O boato tem efeito dominó perigoso. Quantos famosos já não ressuscitaram depois de mortos pela mídia?
Notícias falsas sempre existiram. Quando um rumor é publicado como verdade nasce o boato. No passado, na pressa para dar um furo antes dos colegas, se um jornalista passasse uma informação errada, estava cometendo uma “barriga”. Sinônimo de vergonha e retratação. Entre os colegas responsáveis por realizar a cobertura de eventos e temas diversos, era difícil encontrar alguém que nunca tivesse sido vítima de uma “barrigada”: bastava um zero a mais ou a menos e o valor publicado estaria muito acima ou abaixo da realidade. É verdade que há alguns anos atrás a checagem não contava com a rapidez da internet, mas nada atenua o fato de o repórter não ter checado suficientemente sua matéria e ter cometido um erro por desatenção, que ficaria para sempre em seu currículo.

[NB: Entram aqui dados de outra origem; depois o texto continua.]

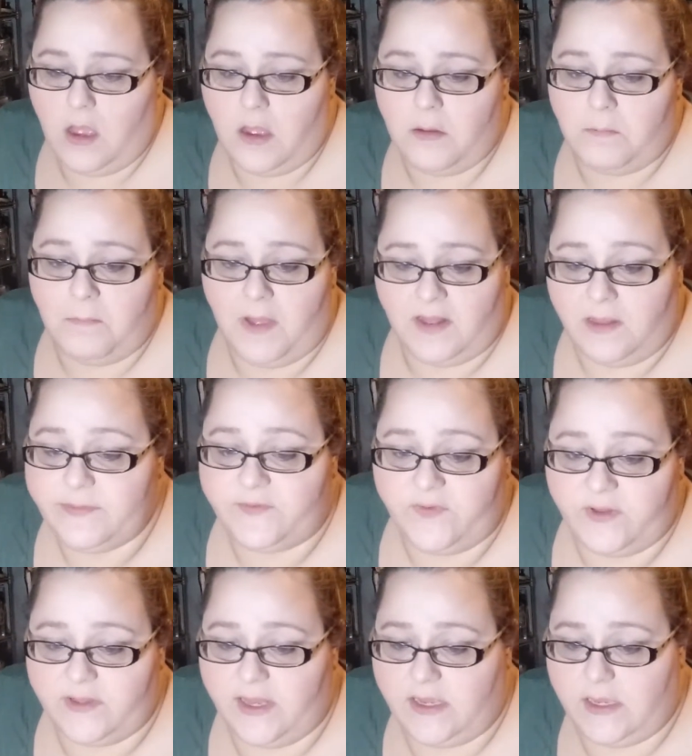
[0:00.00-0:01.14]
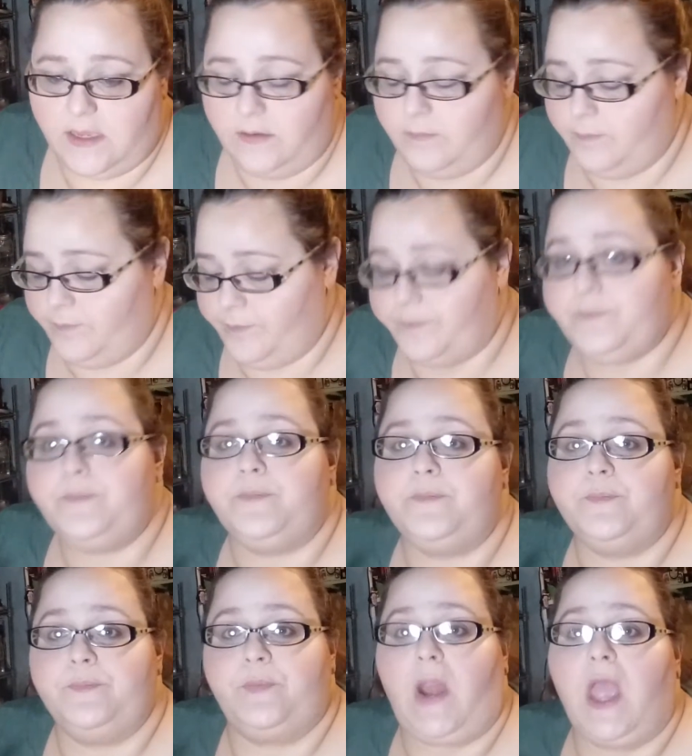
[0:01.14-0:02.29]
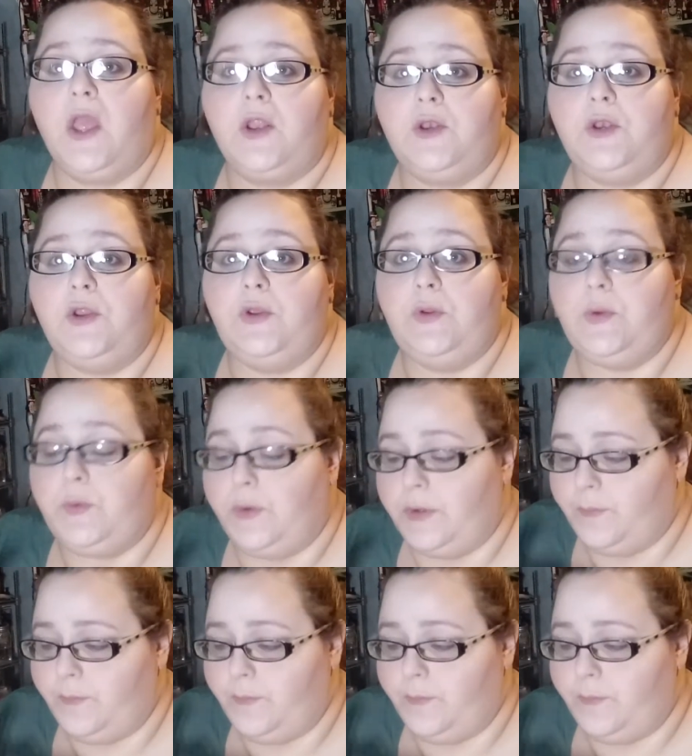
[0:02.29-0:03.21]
my lips feel naked. Nude.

O pior é quando representantes do povo, eleitos para a defesa de interesses públicos, como o acesso à informação, são acusados por suposto esquema de criação de perfis falsos e produção de notícias inverídicas, e ainda com dinheiro do contribuinte. Esse tipo de indústria de fake news cria desconfiança e consequente perda de credibilidade jornalística, em especial para a grande imprensa. Constitui uma prática antidemocrática e que fere os princípios do bom jornalismo: o de informar, confundido com o de emitir uma opinião; o de apurar, não o de reproduzir o que outros meios estão espalhando; e o de ouvir todos os envolvidos; no lugar de priorizar um determinado lado.
Mais grave ainda é quando um político com formação em jornalismo resolve usar sua equipe de gabinete para criar e disseminar ataques contra adversários políticos, segundo denúncias em apuração. Em época de fake news, os jornalistas têm o dever de redobrar os cuidados, de primar pela precisão, de se conscientizarem da importância de checar várias vezes a informação, tarefa basilar no cenário atual. É esse esforço que contribui para desmascarar práticas de desinformação que já não estão apenas limitadas ao campo da política. Documentos deliberadamente falsos são publicados online com o objetivo de manipular os consumidores. Não se trata de notícia falsa e sim de notícia falsificada. Toda vez que uma notícia sem exatidão atinge os leitores, a obrigação dos jornalistas é de corrigi-la da forma mais clara e efetiva possível. Corrigir é obrigatório, um ato de justiça e as erratas devem ser feitas com presteza.
Hoje, há mais pessoas na redação sentadas à frente de um computador apurando fatos do que nas ruas. Com o computador, é possível escrever um texto, editar um vídeo, gravar o aúdio para uma reportagem e disponibilizar o conteúdo na rede. A Internet coloca nas mãos dos jornalistas a possibilidade de obter rapidamente a informação necessária para complementar suas matérias. A praticidade tem seu preço, uma vez que padroniza o conteúdo por meio do uso das mesmas fontes. A convergência das mídias nem sempre significa maior qualidade do produto informativo. Os ciberjornalistas do século XXI logo compreenderam que filtrar a informação na rede seria uma das suas funções mais relevantes.
Para aqueles que apontam rumo a um possível enfraquecimento do papel do jornalista, a onda de fake news aumentou a demanda pelo bom profissional: além de criador de conteúdo, o jornalista passa a ser também gestor da superabundância virtual, capaz de analisar e hierarquizar a informação significativa para um público cada vez mais exigente e vigilante. A vacina mais eficaz contra a desinformação fruto de fake news é a prática jornalística sustentada pela ética profissional e pelo respeito ao interesse público. Como afirma o professor e doutor em Comunicação Manuel Pinto, “É com profissionais criteriosos, exigentes na investigação e sensíveis ao bem comum que o jornalismo pode sair dos impasses em que se encontra”.
*Jornalista, Mestre em Comunicação Pública e Política.